Work task: What you return must match the listing below character for character, minus any pictures.

○ ○ ○ ○ ○

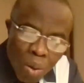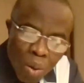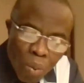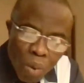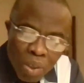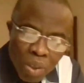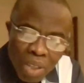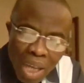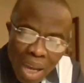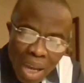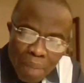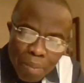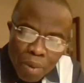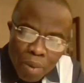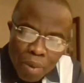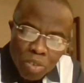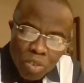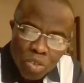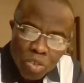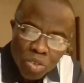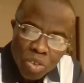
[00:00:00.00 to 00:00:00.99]
what
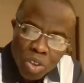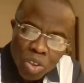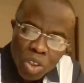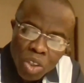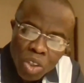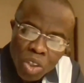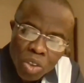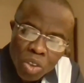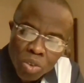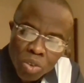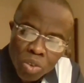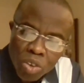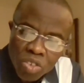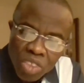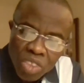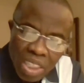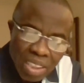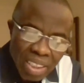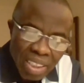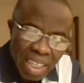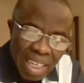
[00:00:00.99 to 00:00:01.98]
happens to
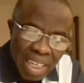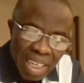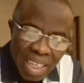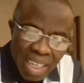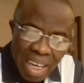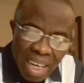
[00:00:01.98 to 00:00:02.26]
Satan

○ ○ ○ ○ ○

Answer for this exercise:
[00:00:00.00 to 00:00:00.99]
what
[00:00:00.99 to 00:00:01.98]
happens to
[00:00:01.98 to 00:00:02.26]
Satan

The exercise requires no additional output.